The Basics
The common cold (“Ganmao”感冒) is an infection of the head and upper lungs. It is caused by one of a couple hundred viruses—and it is very, very common worldwide. Adults get 2-4 infections a year; children get 6-8 a year, and daycare children get about 10!
Why So Common?
It is extremely infectious, carried in the air in water droplets and also lasting on surfaces for a while. Plus, persons can transmit the virus even before they start having symptoms. This helps explain why a cold usually goes from person to person in a family – and sometimes starts all over again, especially with infants and toddlers.
Symptoms
The most common symptoms are known to all: usually you first feel fatigue, sore throat, and low fever. Later, you develop a runny nose, headache, and cough. Sometimes a cold can become a more serious pneumonia, sinusitis, or bronchitis. But usually the symptoms are very mild and resolve within a week. The cough, however, could linger for much longer as your airways are still irritated.
It’s important to realize the difference between a cold and the flu. The flu, caused by different viruses, usually is much more dramatic and rapid, with especially high fever, muscle aches and headaches. It’s important sometimes to know, because the flu does have a vaccine and an antiviral for it. Your doctor can help decide – but it’s also important to realize that the flu, just like the common cold, usually isn’t serious and can be dealt with at home without a doctor visit or antibiotics. Note: this advice is for the annual flu, not the epidemic flu such as the current H1N1 swine flu.
Prevention
A drug company would make a fortune creating a vaccine, but unfortunately there are too many different viruses to contend with. So, prevention is key! Unfortunately, as I just mentioned, healthy people can be infectious even before having symptoms, so there’s only so much we can do. But there are some basics:
- Wash your hands! This is crucial; hand washing definitely kills or washes off the virus and decreases infections. Soap and water are good, but those alcohol-based gels that evaporate are even better, and very convenient to carry along.

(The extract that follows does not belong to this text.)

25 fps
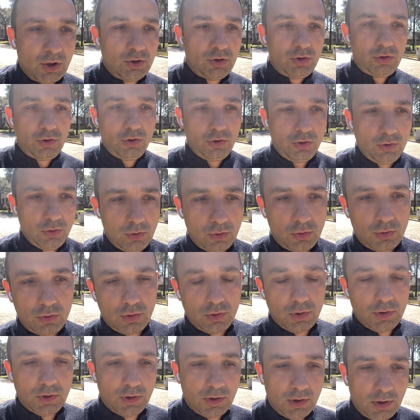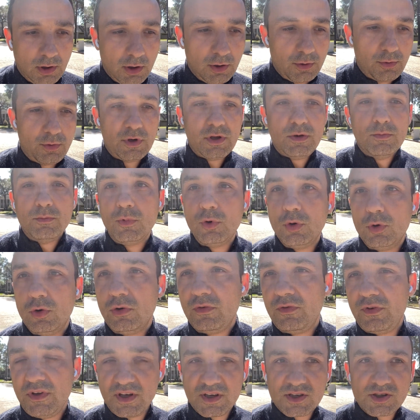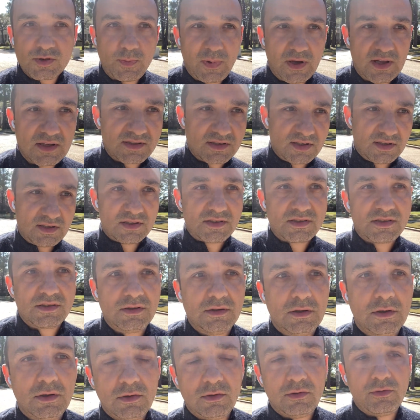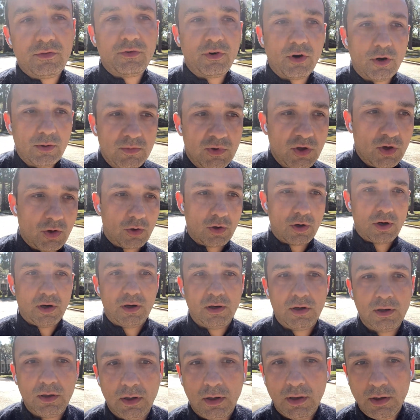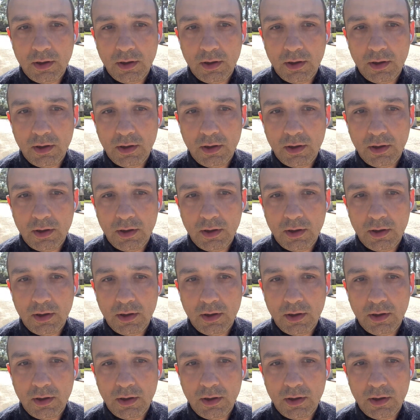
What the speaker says: to remove expenses from your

- Get enough sleep. This has actually been proven in a recent fascinating experiment, where those who slept 6-7 hours were 300% more likely to get the common cold than those who got 8 hours. It was a very cool study; the researchers dropped the live virus directly into people’s noses and monitored their infection rate.

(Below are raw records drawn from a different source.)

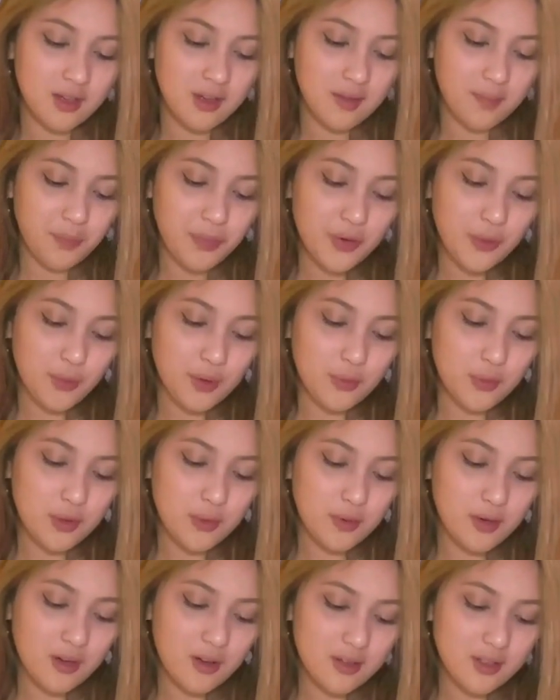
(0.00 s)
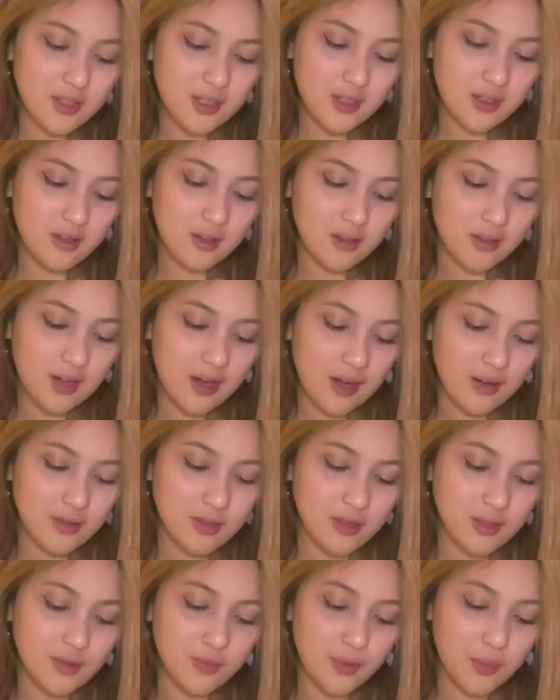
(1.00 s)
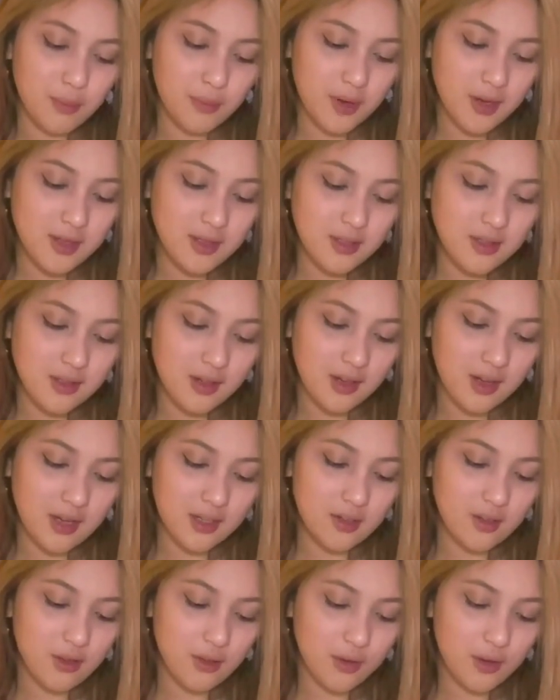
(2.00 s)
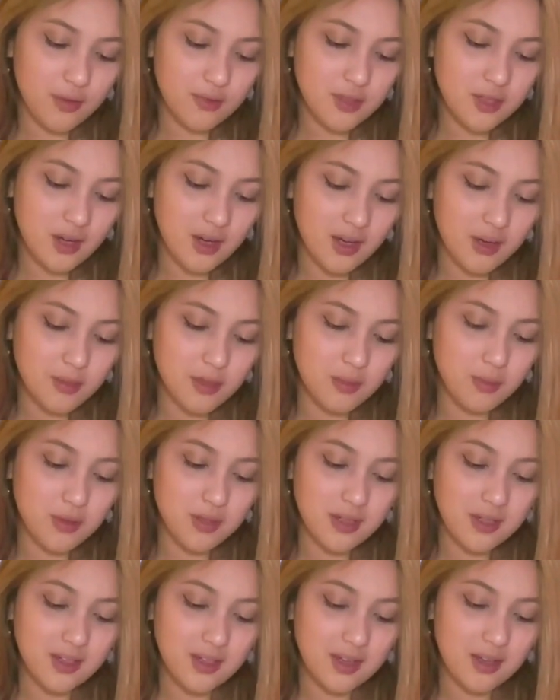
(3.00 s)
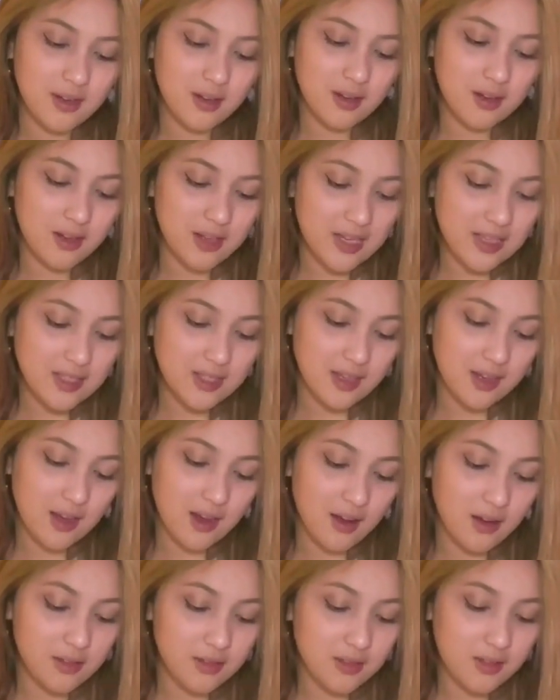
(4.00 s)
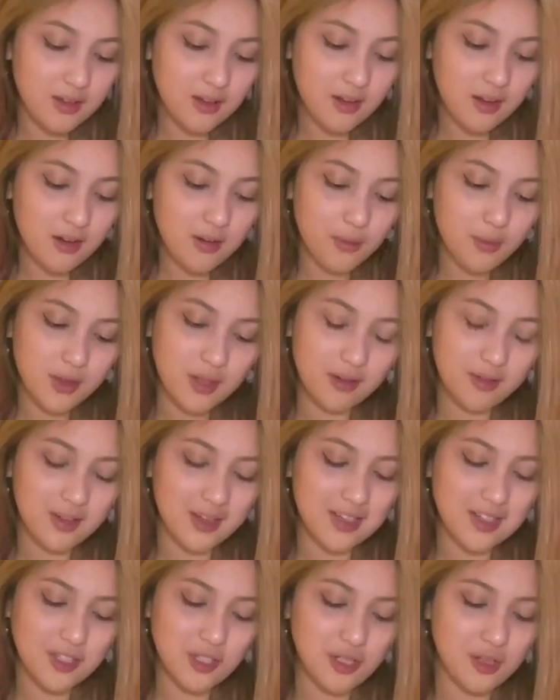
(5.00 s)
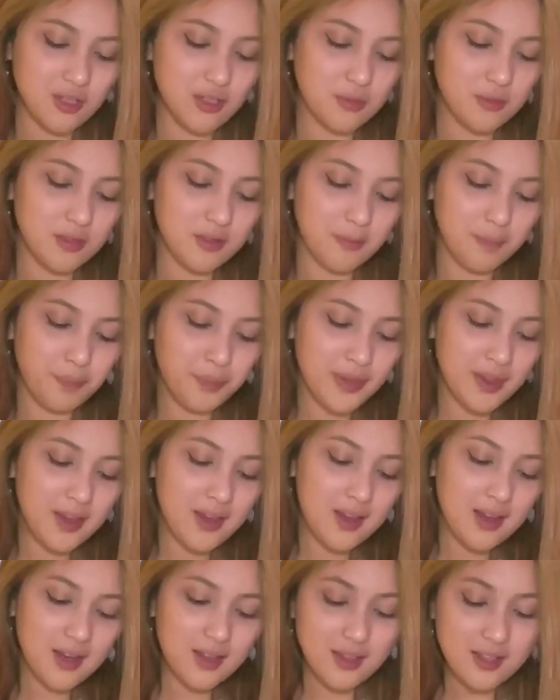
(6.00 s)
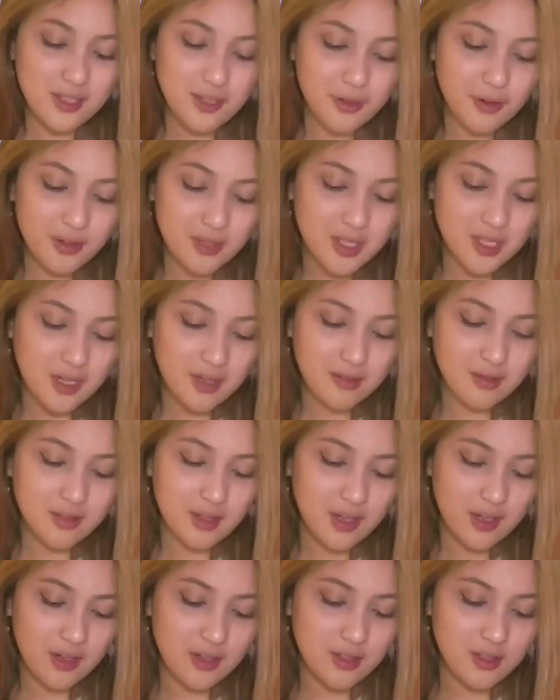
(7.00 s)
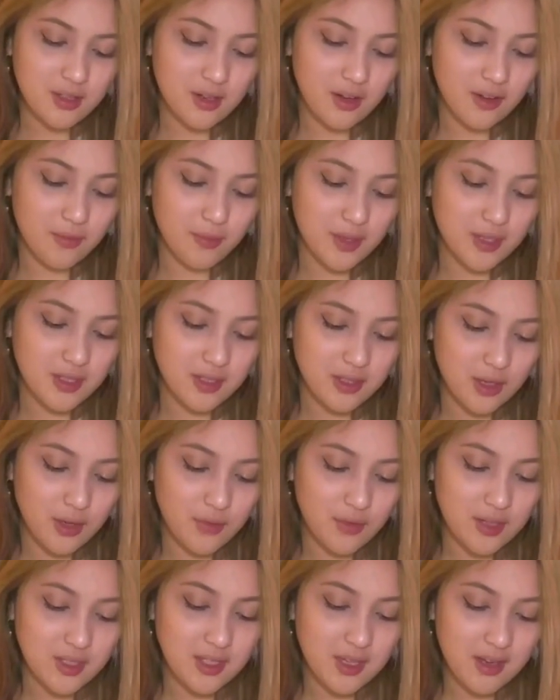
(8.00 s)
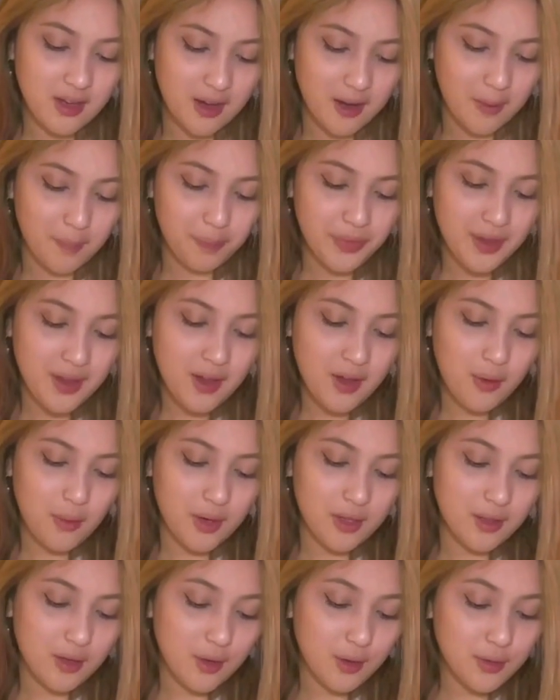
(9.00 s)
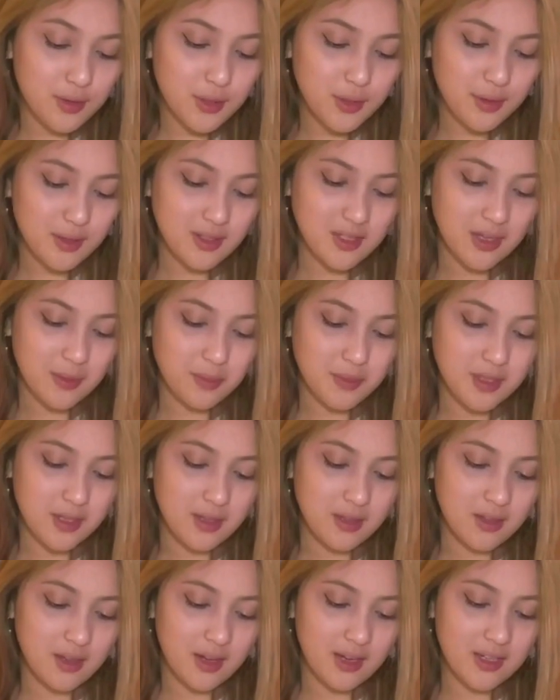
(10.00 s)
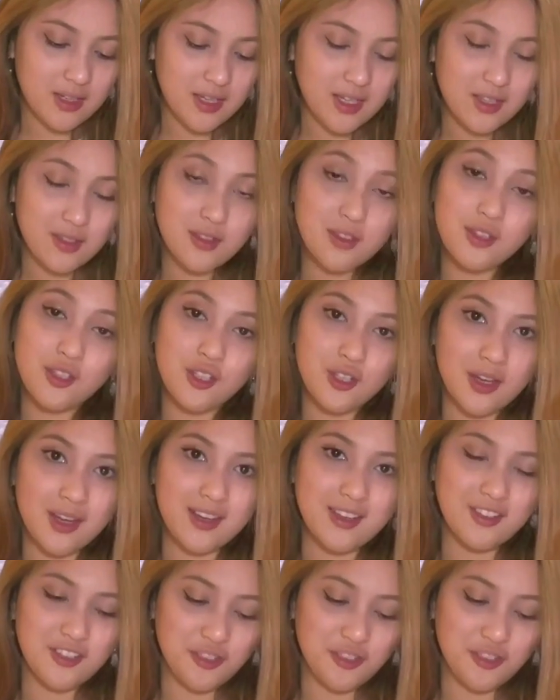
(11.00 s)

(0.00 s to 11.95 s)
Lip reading: When we were locked in our houses for months, I had a lot of time to begin eating healthier without any judgment. In this lockdown, I learned to love myself as I am, while also accepting that I needed to change.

- Stay fit and eat well. Again, this may seem obvious but many people still don’t eat well or exercise enough – and your immune system definitely gets a boost from exercise and healthy foods (leafy greens, fruits, grains, minimal processing, etc).
- During the super-dry Beijing winters, humidifiers greatly help keep your lungs and throat moist enough, to prevent infections and also cut down on that all-too-common Beijing cough. By the way, the Yadu brand of humidifiers are decent and available everywhere — I prefer their high-end ultrasonic models.
Self Treatment
As a doctor, I always find it very humbling that the most common illness worldwide has the least effective medicines! There is no vaccine; no good antiviral pill; and many symptom relief medicines work mildly at best or dangerously at work. Fortunately, the disease itself is almost never severe. And there are a host of cheap OTC (over the counter) medicines you can find in any pharmacy, including most Chinese ones. The bottom line: the common cold is a mild illness, so take minimal amounts of medicine only as needed for comfort; eat well and sleep well, and you’ll be fine in a couple days.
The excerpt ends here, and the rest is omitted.